[Stored items]
..........

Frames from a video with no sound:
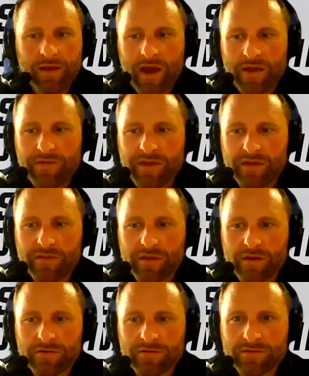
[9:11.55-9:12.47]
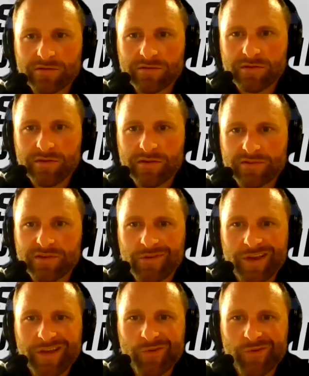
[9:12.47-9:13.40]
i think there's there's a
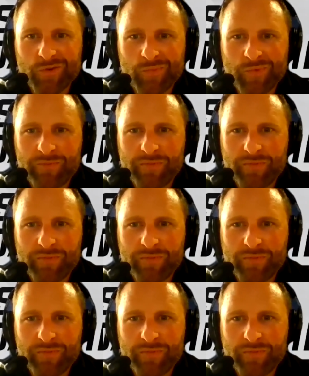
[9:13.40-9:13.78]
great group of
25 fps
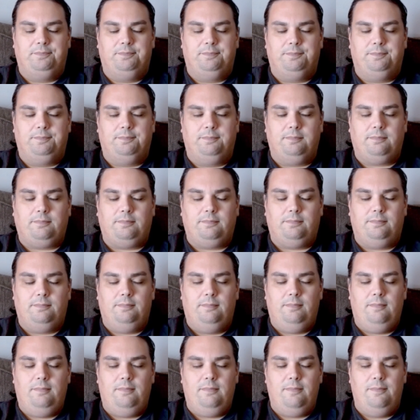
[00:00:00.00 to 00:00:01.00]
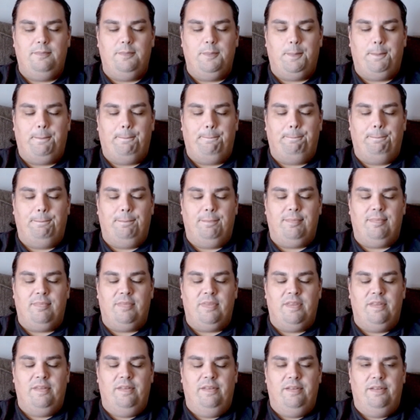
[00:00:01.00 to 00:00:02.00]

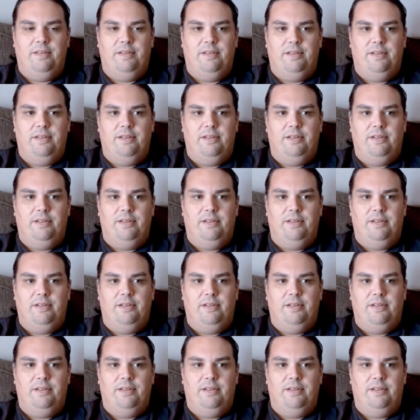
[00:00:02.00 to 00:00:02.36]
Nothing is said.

..........

PROBLEM STATEMENT: Each line of the records above must be repeated exactly, but no picture belongs in the copy.

RESPONSE TO THIS EXERCISE:
Frames from a video with no sound:
[9:11.55-9:12.47]
[9:12.47-9:13.40]
i think there's there's a
[9:13.40-9:13.78]
great group of
25 fps
[00:00:00.00 to 00:00:01.00]
[00:00:01.00 to 00:00:02.00]

[00:00:02.00 to 00:00:02.36]
Nothing is said.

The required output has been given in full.